What to produce >>
Every entry that follows should be repeated exactly; drop the images.

Provided data >>
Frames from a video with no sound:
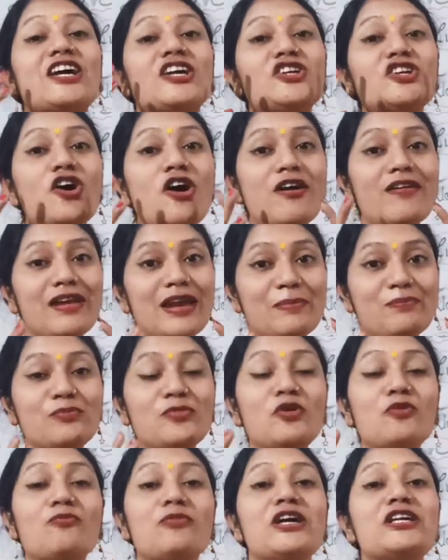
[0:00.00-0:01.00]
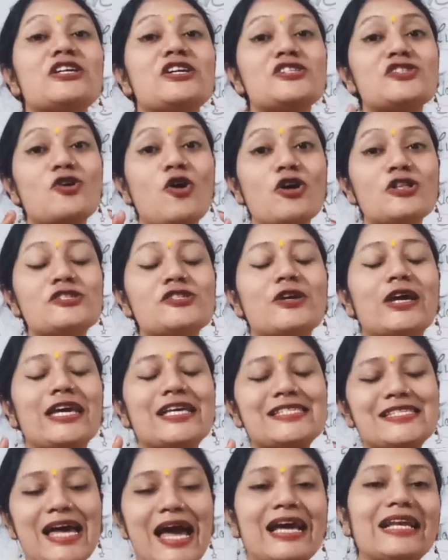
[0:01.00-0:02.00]
your lip movement is also
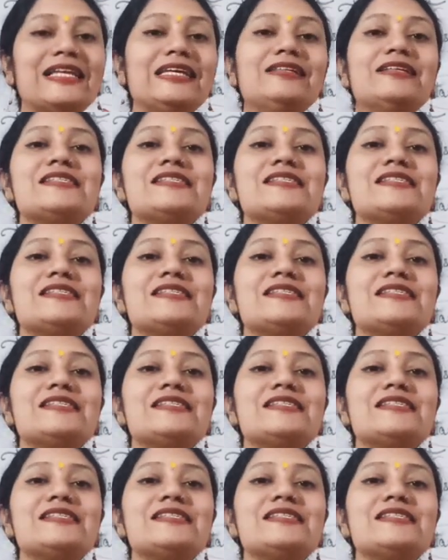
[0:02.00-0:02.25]
exactly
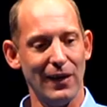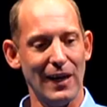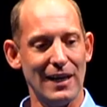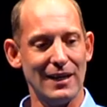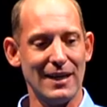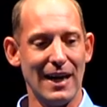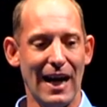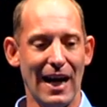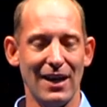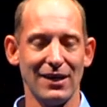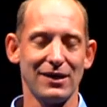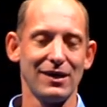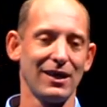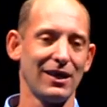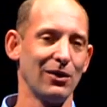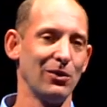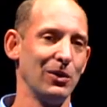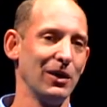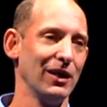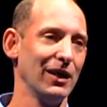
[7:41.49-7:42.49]

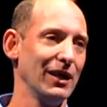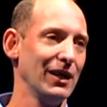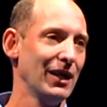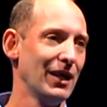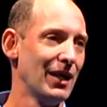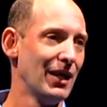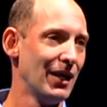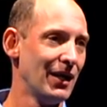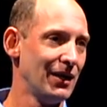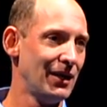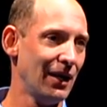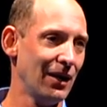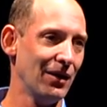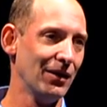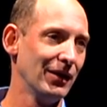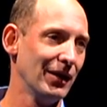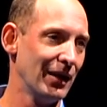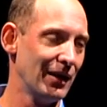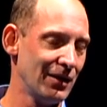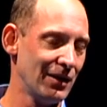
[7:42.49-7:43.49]
fantastic and really
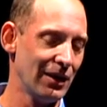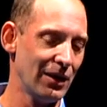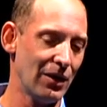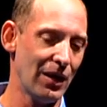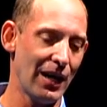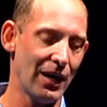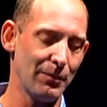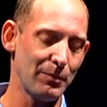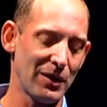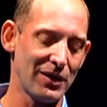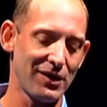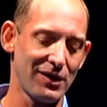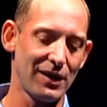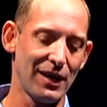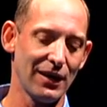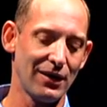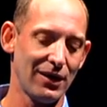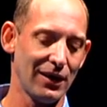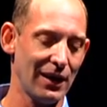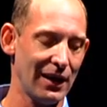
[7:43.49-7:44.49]
help us
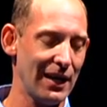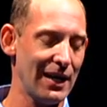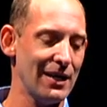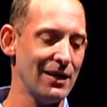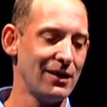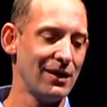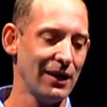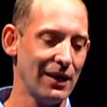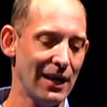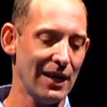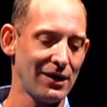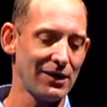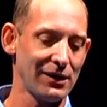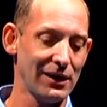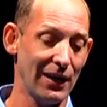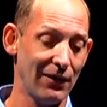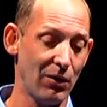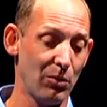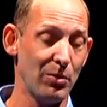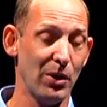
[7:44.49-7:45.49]
get to the next
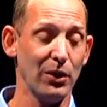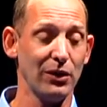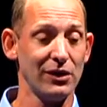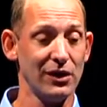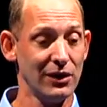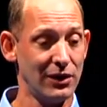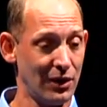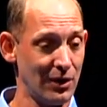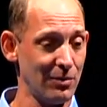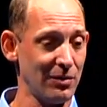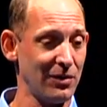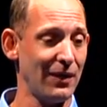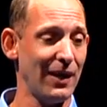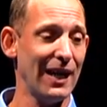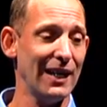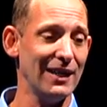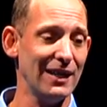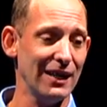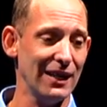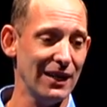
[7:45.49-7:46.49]
level, both in terms of
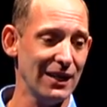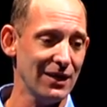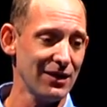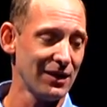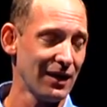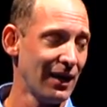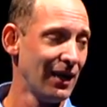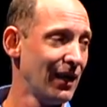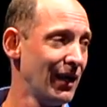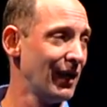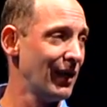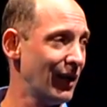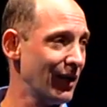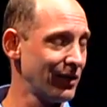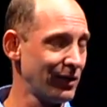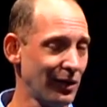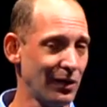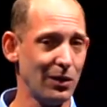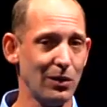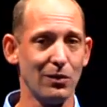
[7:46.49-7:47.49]
ideas and
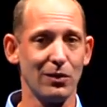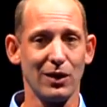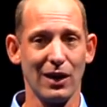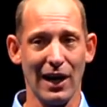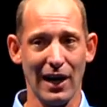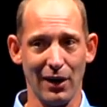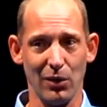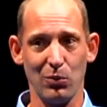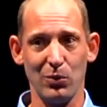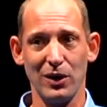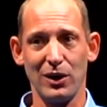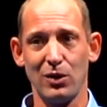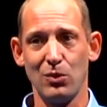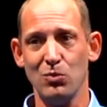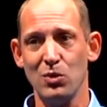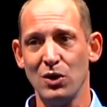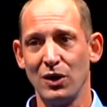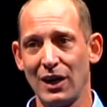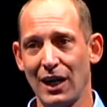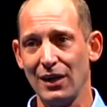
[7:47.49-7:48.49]
also how do we
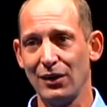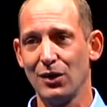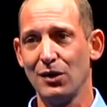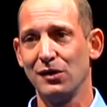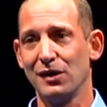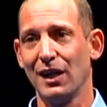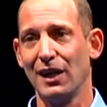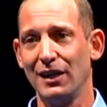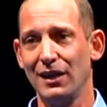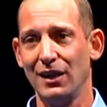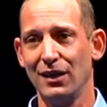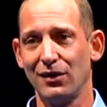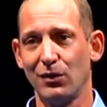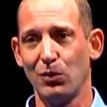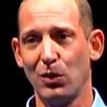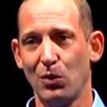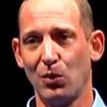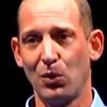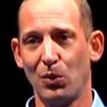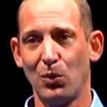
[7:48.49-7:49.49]
communicate those ideas
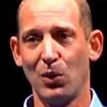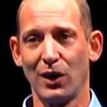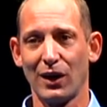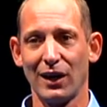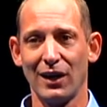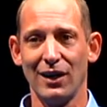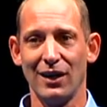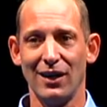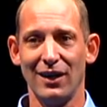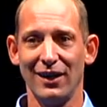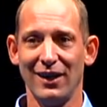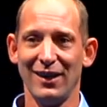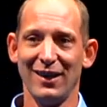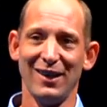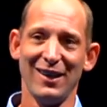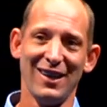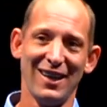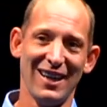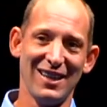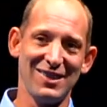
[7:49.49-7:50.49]
of what we're working on.
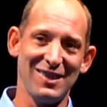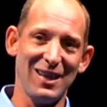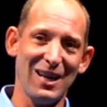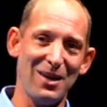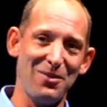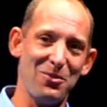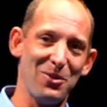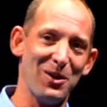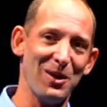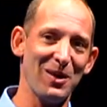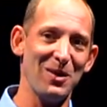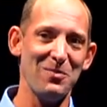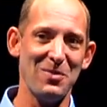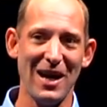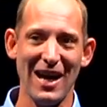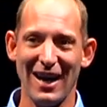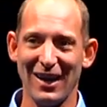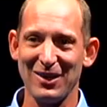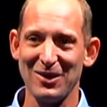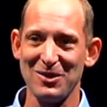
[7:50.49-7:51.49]
I see Edward in the
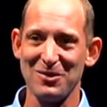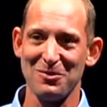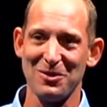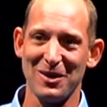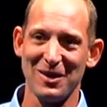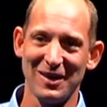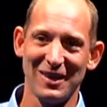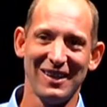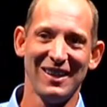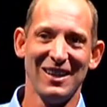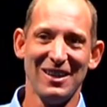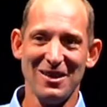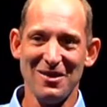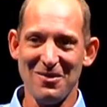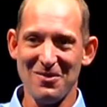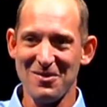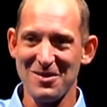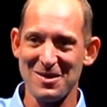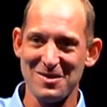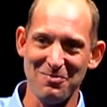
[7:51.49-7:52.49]
back, who's one of the
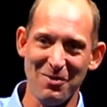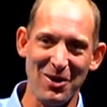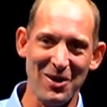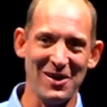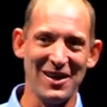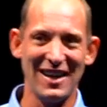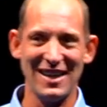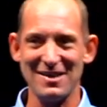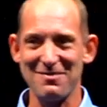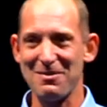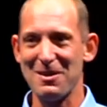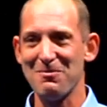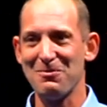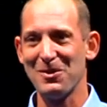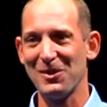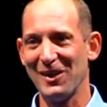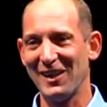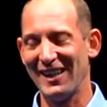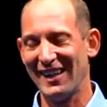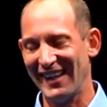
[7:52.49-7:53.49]
smart, nice
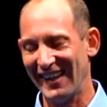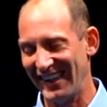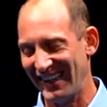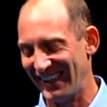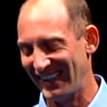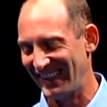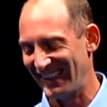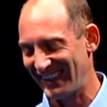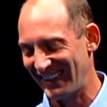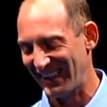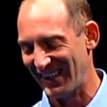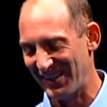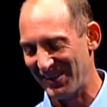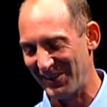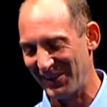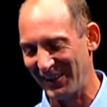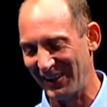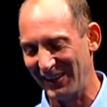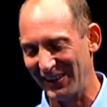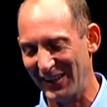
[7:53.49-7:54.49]
people that I
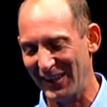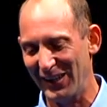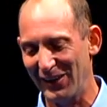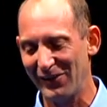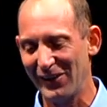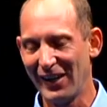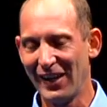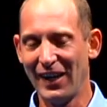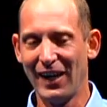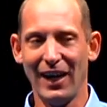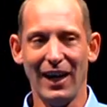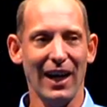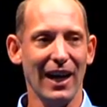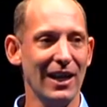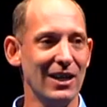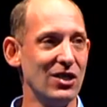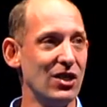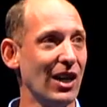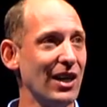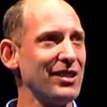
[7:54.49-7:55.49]
really love,
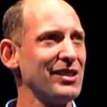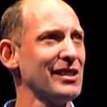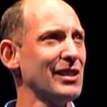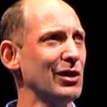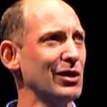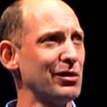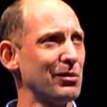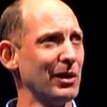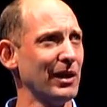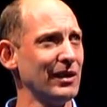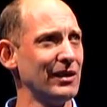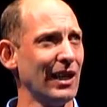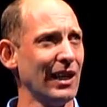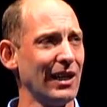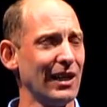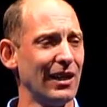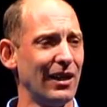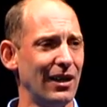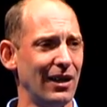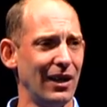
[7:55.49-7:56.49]
and Justin, who's really
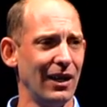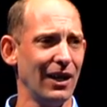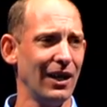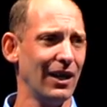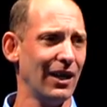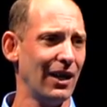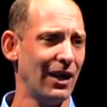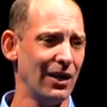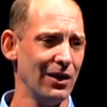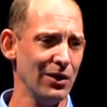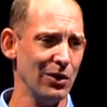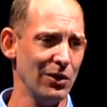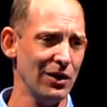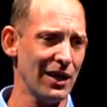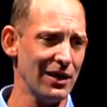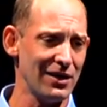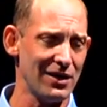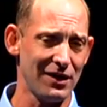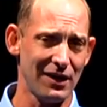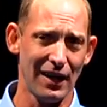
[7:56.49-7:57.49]
taken our
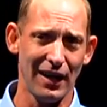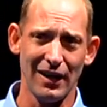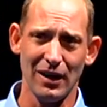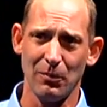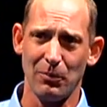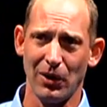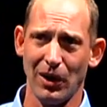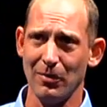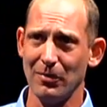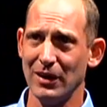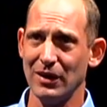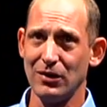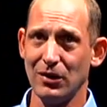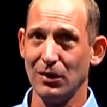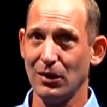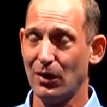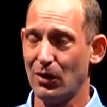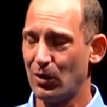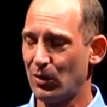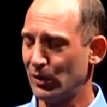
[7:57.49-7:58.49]
new design department
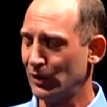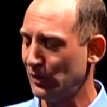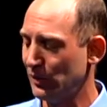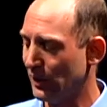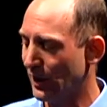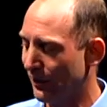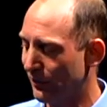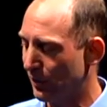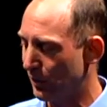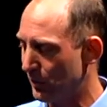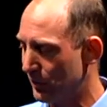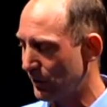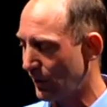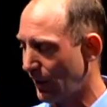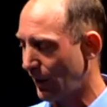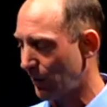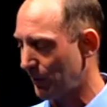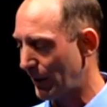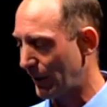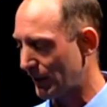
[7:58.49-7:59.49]
to a whole new level. We'll
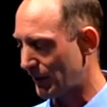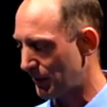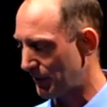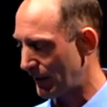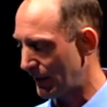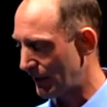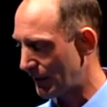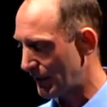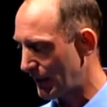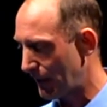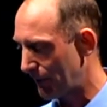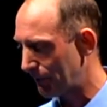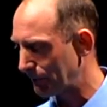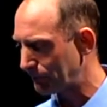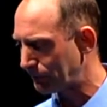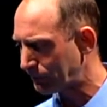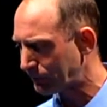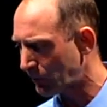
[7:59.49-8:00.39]
talk about some of that stuff.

Output >>
Frames from a video with no sound:
[0:00.00-0:01.00]
[0:01.00-0:02.00]
your lip movement is also
[0:02.00-0:02.25]
exactly
[7:41.49-7:42.49]

[7:42.49-7:43.49]
fantastic and really
[7:43.49-7:44.49]
help us
[7:44.49-7:45.49]
get to the next
[7:45.49-7:46.49]
level, both in terms of
[7:46.49-7:47.49]
ideas and
[7:47.49-7:48.49]
also how do we
[7:48.49-7:49.49]
communicate those ideas
[7:49.49-7:50.49]
of what we're working on.
[7:50.49-7:51.49]
I see Edward in the
[7:51.49-7:52.49]
back, who's one of the
[7:52.49-7:53.49]
smart, nice
[7:53.49-7:54.49]
people that I
[7:54.49-7:55.49]
really love,
[7:55.49-7:56.49]
and Justin, who's really
[7:56.49-7:57.49]
taken our
[7:57.49-7:58.49]
new design department
[7:58.49-7:59.49]
to a whole new level. We'll
[7:59.49-8:00.39]
talk about some of that stuff.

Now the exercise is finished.